◆ **Your assignment**
Would you restate every entry below word for word? Leave out the pictures.
Start of Records to use
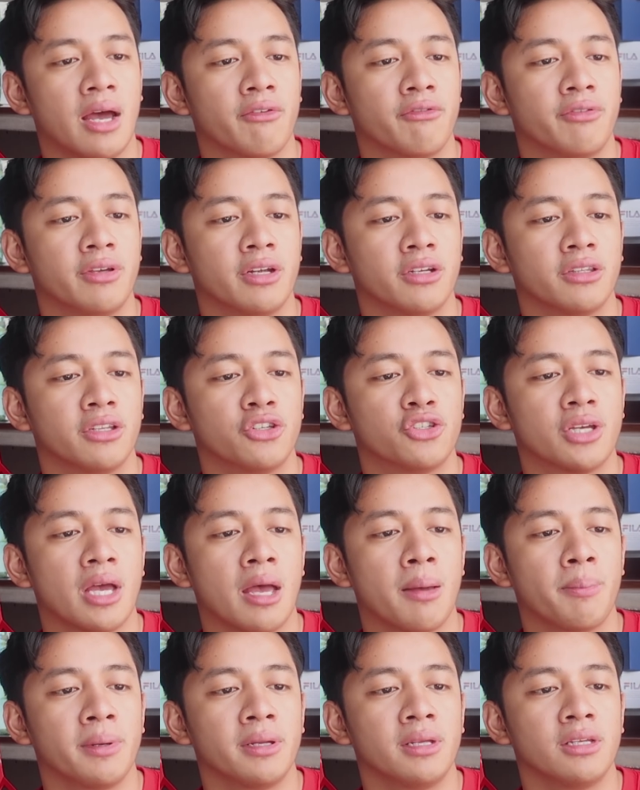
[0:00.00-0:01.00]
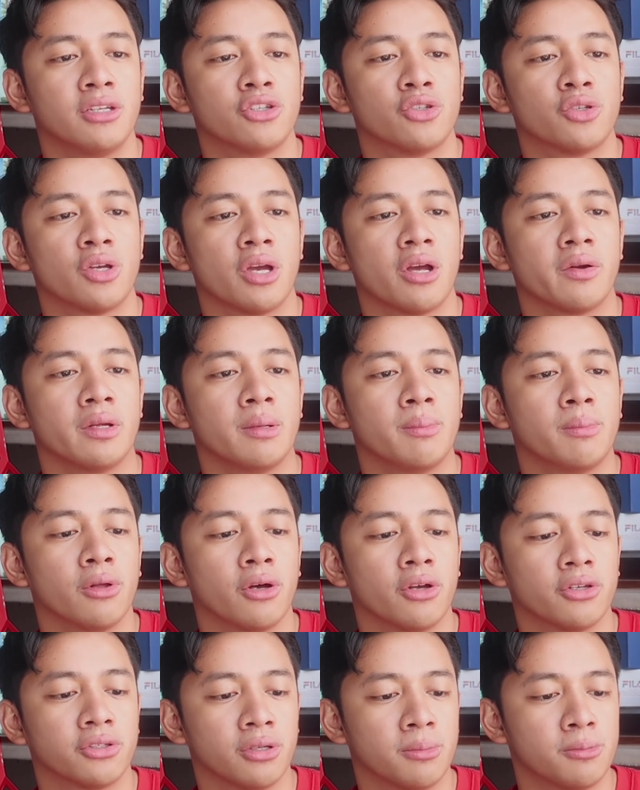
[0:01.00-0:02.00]
have here the Japanese cherry
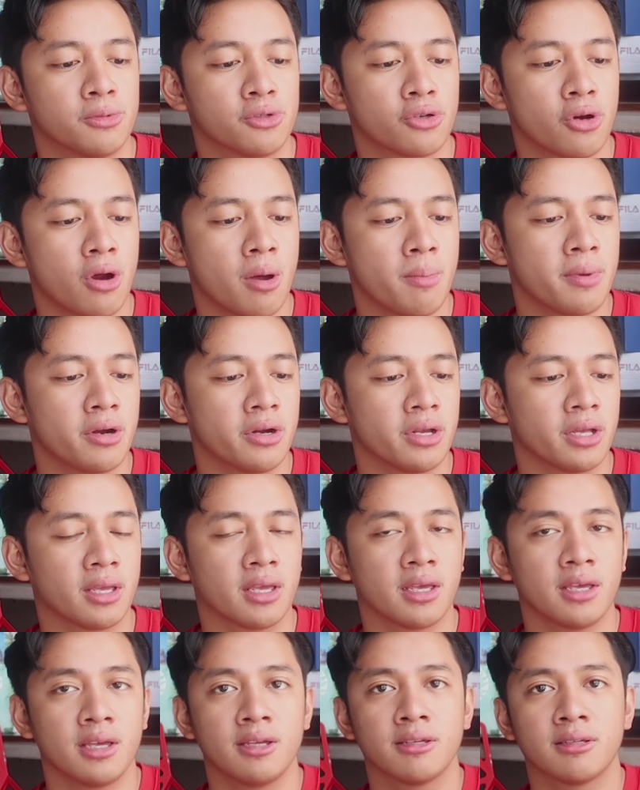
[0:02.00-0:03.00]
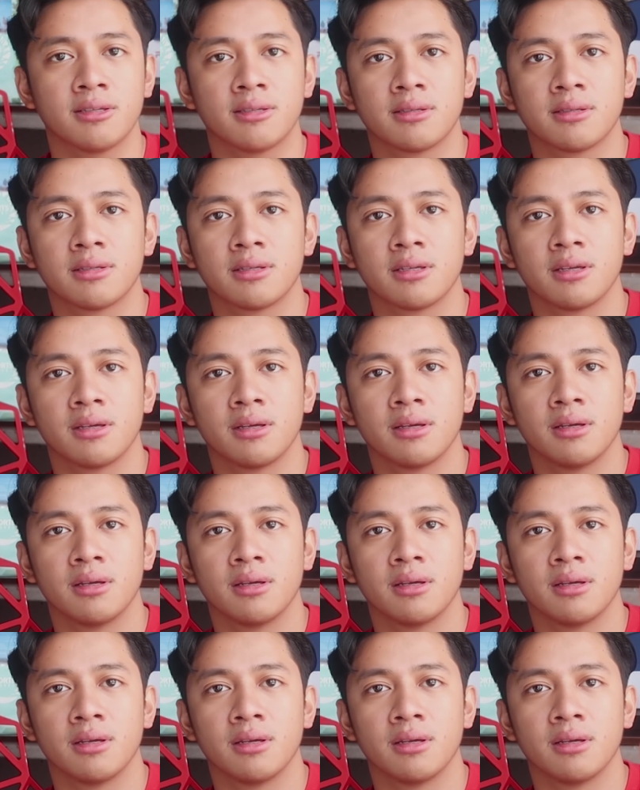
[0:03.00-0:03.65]
blossom strawberry kiss.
End of Records to use
◆ **Final answer**
[0:00.00-0:01.00]
[0:01.00-0:02.00]
have here the Japanese cherry
[0:02.00-0:03.00]
[0:03.00-0:03.65]
blossom strawberry kiss.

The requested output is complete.